Türkiye’de, belki de dünyada ilk olan bir kitap yayınladınız. Kalemi, kağıdı ve yazıyı anlatan bir kitap. Adına da “Altıncı Parmak” demişsiniz. Bu çalışma nasıl ortaya çıktı. Adı niçin Altıncı Parmak?
Önce adından başlayalım. Çok basit, her elimizde beş parmak var, altıncısı kalemdir. O nedenle adı öyle oldu…
Son on seneden bu yana da, kalem ile ilgili yayınlanmış doküman toplamaya başladım. Ve sonra kalemin tarihçesini yazmaya niyetlendim. Yazdım da… Önce kalemin kronolojik olarak tarihçesini inceliyordu. Ortaya çıkan o çalışmayı bir okuyucu gözü ile değerlendirdiğimde, çok akademik bulmuştum. Oysa, öyle bir çalışma olmalıydı ki; hem akademik, hem de edebi olsun. İkinci çalışma da hoşuma gitmemişti. Bir yerler de eksiklikler vardı. Neden sonra anladım ki yemeğin baharatı eksikti. Çalışma öyle olmalı idi ki hem kâğıt ve kalemin tarihçesi anlatılsın, hem okuyucuyu sıkmasın, hem de alemin onun üzerine döndüğü “aşk” olmalıydı. Kalem ile ilgili olabilecek şeyler olmalıydı bu çalışmada.
Fakat “O”nu, “O” yapan unsurlar göz ardı edilmemeliydi. Onun ucu, ab-ı hayatı olan mürekkep, çeşitleri, yazıya gönül verenlerin onun hakkında düşündükleri, sevgilisi kâğıt, onun yazdıklarını silmeye çalışan silgi, ucunu hazırlayan kalem tıraş, kana kana içtiği pınarı olan hokka vs.

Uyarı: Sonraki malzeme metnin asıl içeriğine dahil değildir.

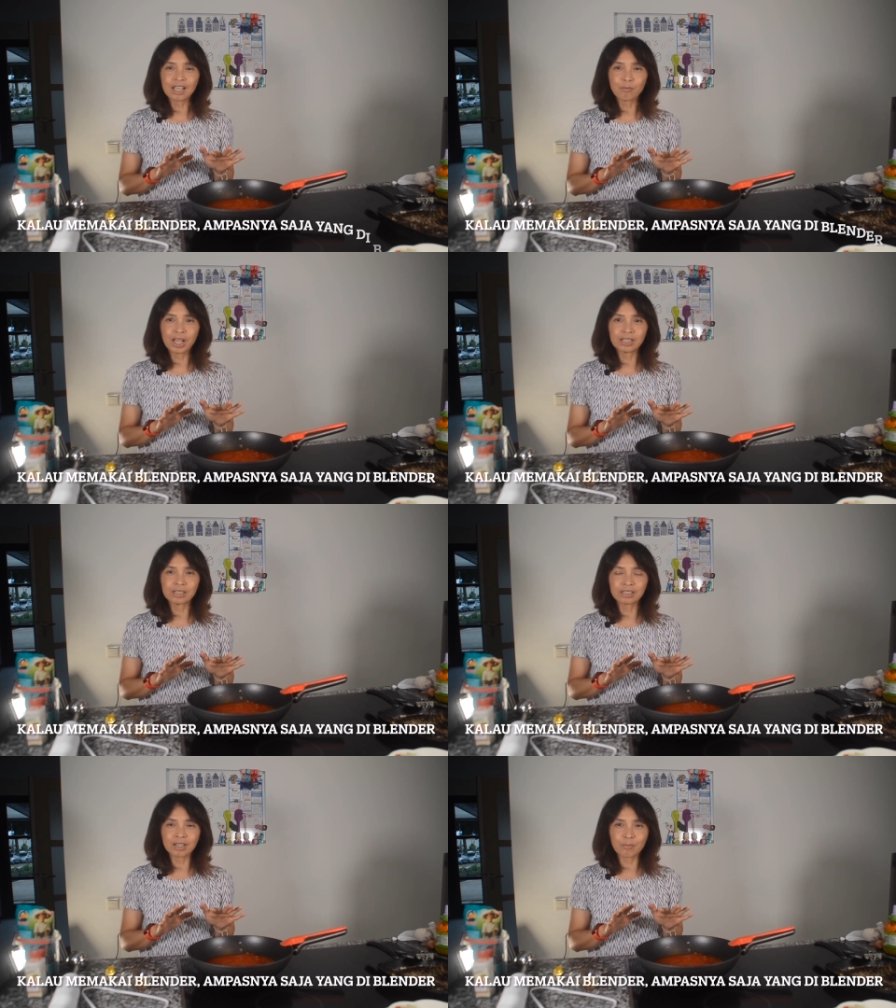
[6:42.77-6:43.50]

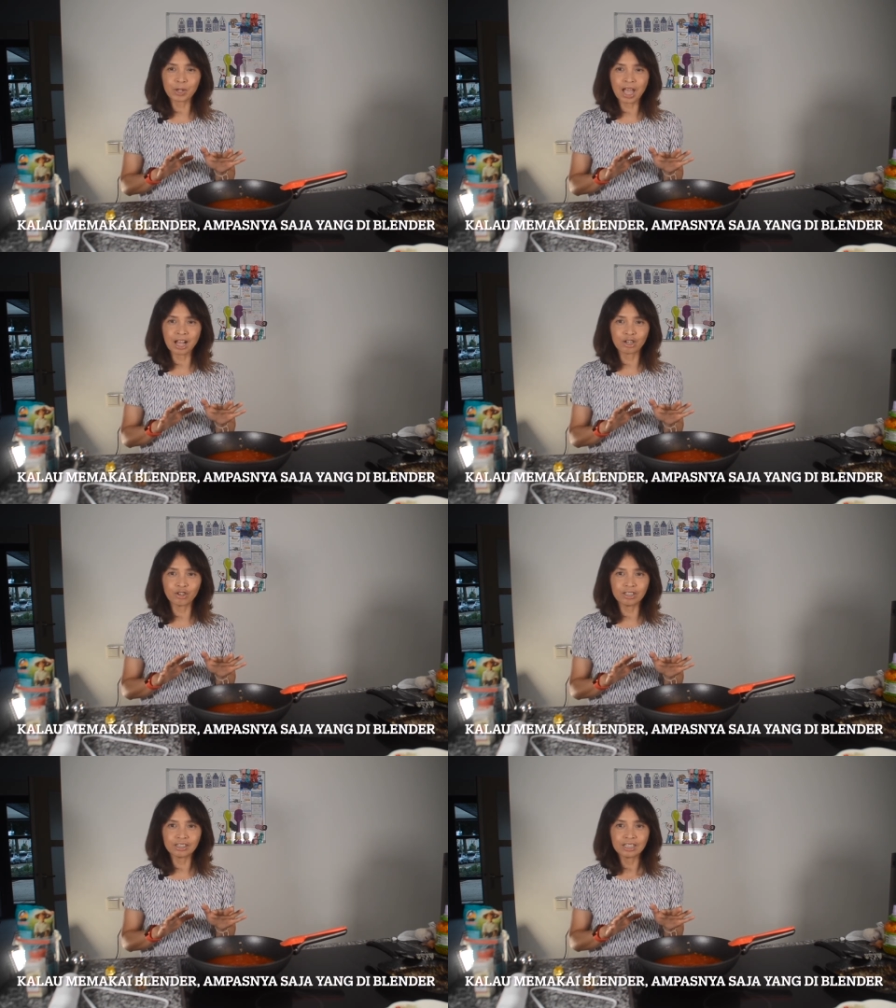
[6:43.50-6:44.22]
blender sampai
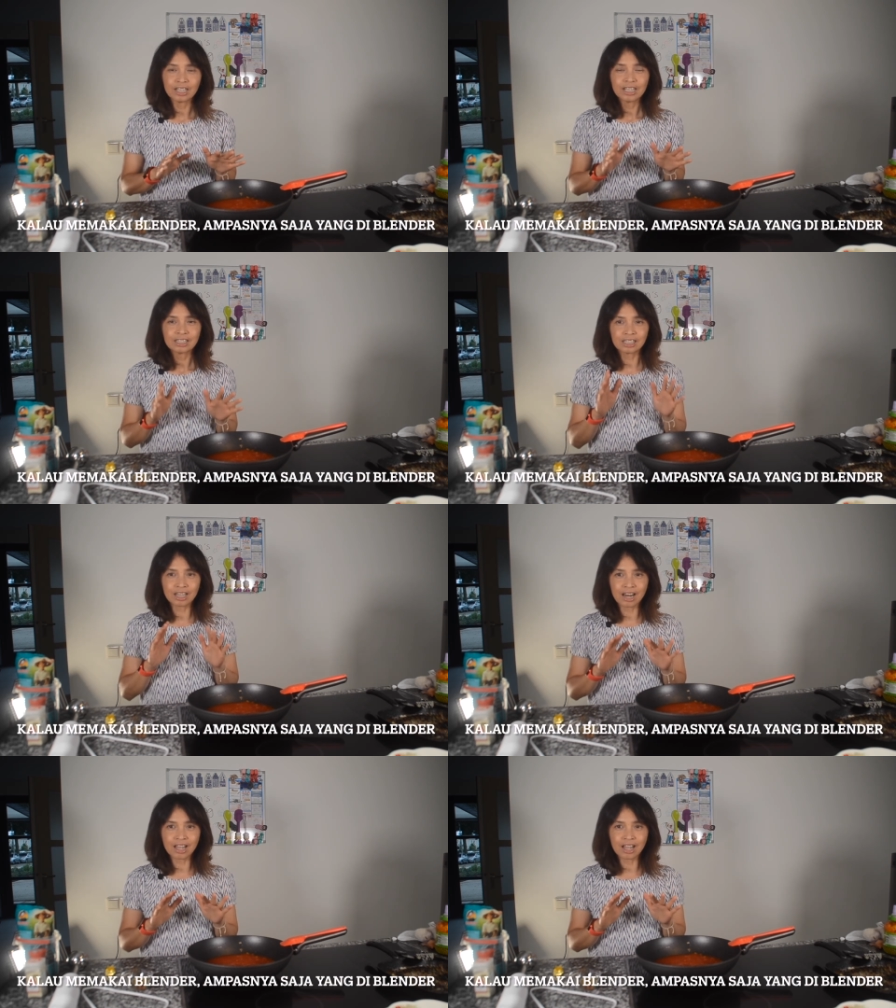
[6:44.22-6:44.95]
halus.
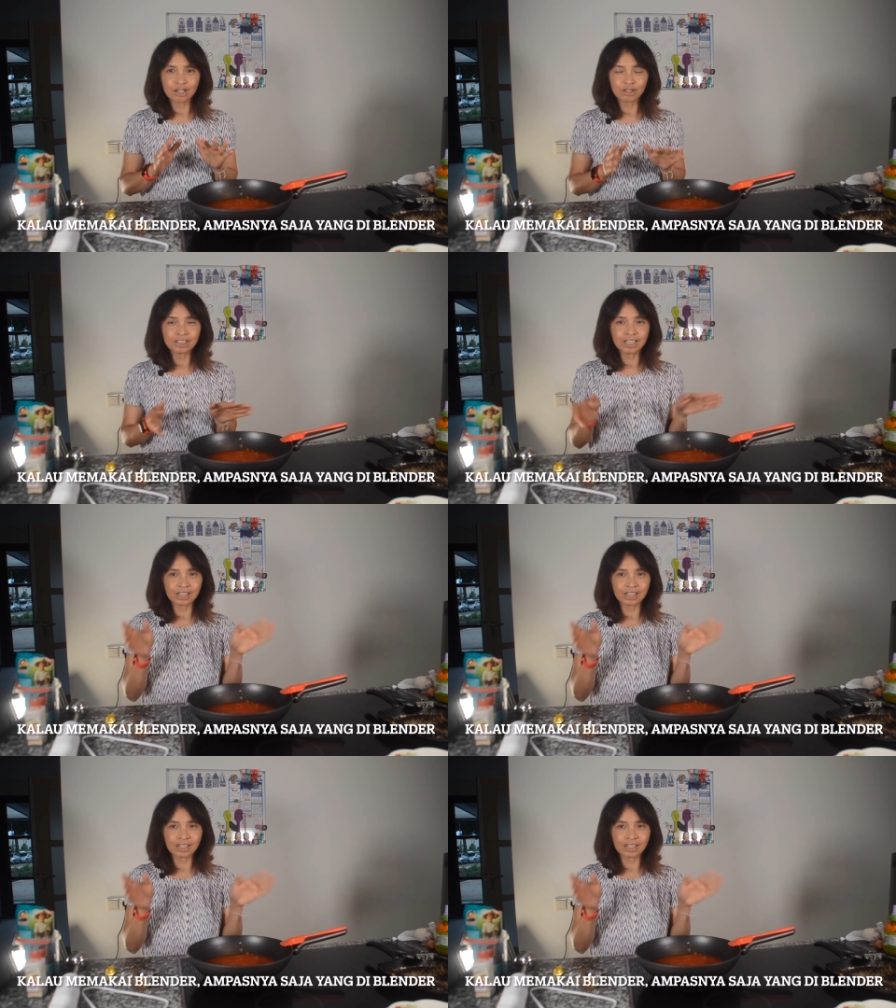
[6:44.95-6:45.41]
Setelah halusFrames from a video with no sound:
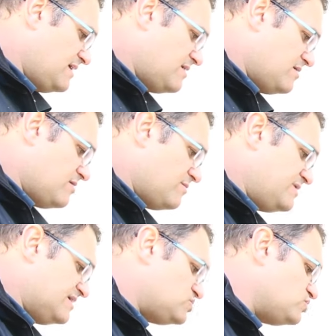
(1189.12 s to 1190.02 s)
Et euh,
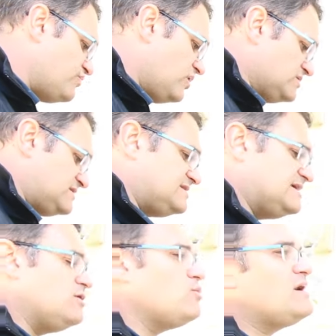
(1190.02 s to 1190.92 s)
bien souvent,
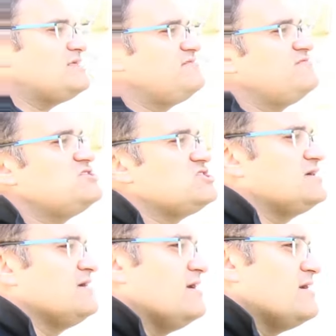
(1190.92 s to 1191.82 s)
c'est loin d'être
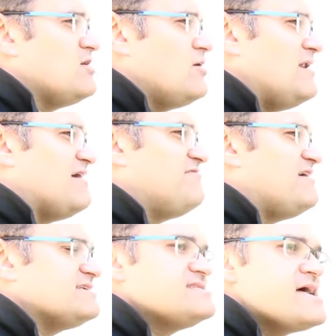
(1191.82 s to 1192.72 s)
figé. Comme la
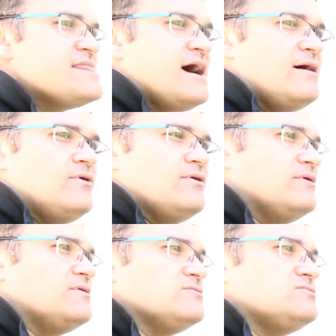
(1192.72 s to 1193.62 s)
face d'un arbre.
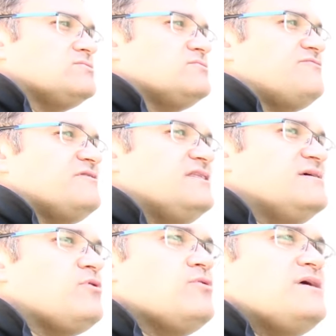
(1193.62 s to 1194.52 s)
Euh, quand on fait
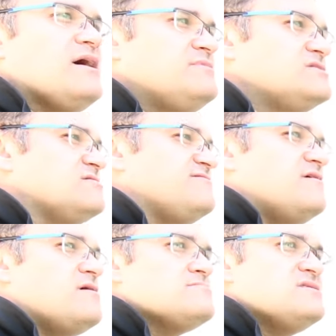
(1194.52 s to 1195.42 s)
des premières mises en
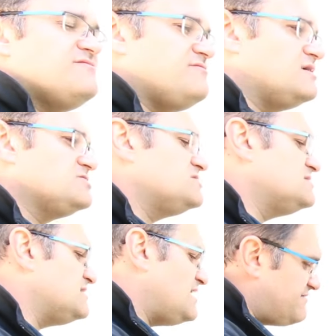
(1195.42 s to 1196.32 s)
forme, des fois, j'ai
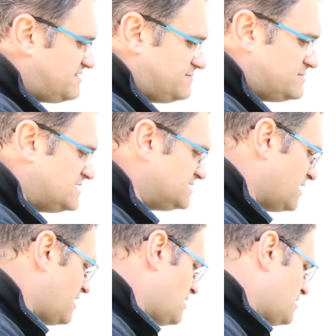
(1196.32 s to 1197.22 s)
des élèves qui me
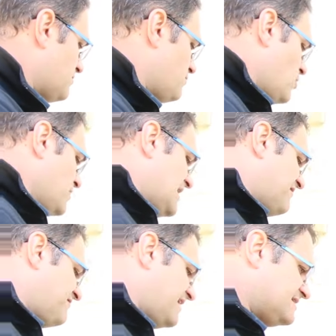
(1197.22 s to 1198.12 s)
disent Bon, et
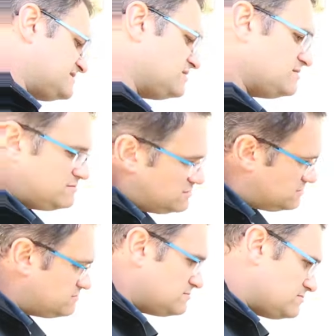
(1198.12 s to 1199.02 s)
la face
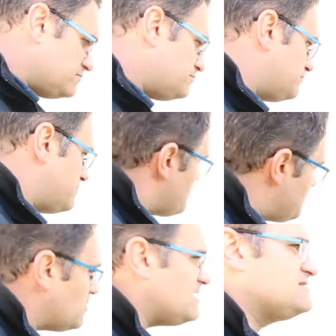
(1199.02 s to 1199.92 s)

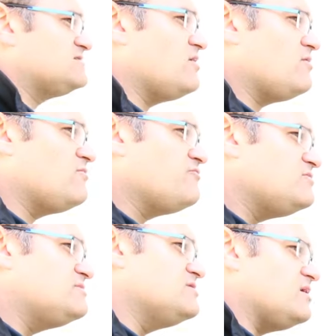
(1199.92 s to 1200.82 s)
Pour l'instant, au
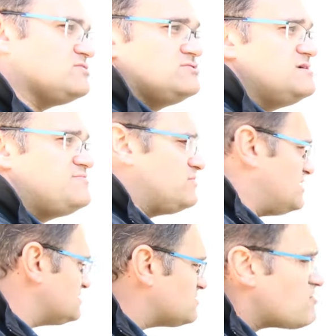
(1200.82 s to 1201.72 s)
vu Alors, je dis pour
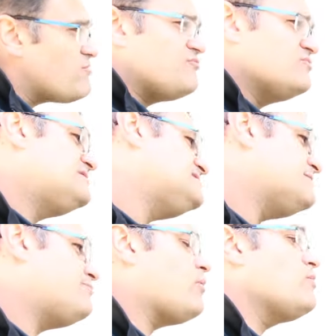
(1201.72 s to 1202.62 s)
l'instant, au vu de
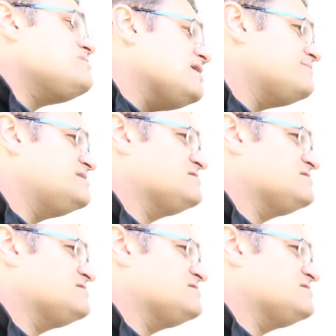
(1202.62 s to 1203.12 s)
cette première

Çalışma, alanında ilk olma özelliğine sahiptir ve dolma kalemlerimle yazıldı. Yüz altmışar sayfalık, yedi adet deftere. Sonra dizgiye verildi.
…Ve böylece “Altıncı Parmak” ismini verdiğimiz kitap çıktı ortaya.
Ayrıca, “Ezelden iki Sevgili; Kalem İle Kâğıt” ismini verdiğim bir çalışma, TRT tarafından “Saklı Kentin Sırdaşı” adı altında 4 bölümlük dizi belgesel haline getirildi.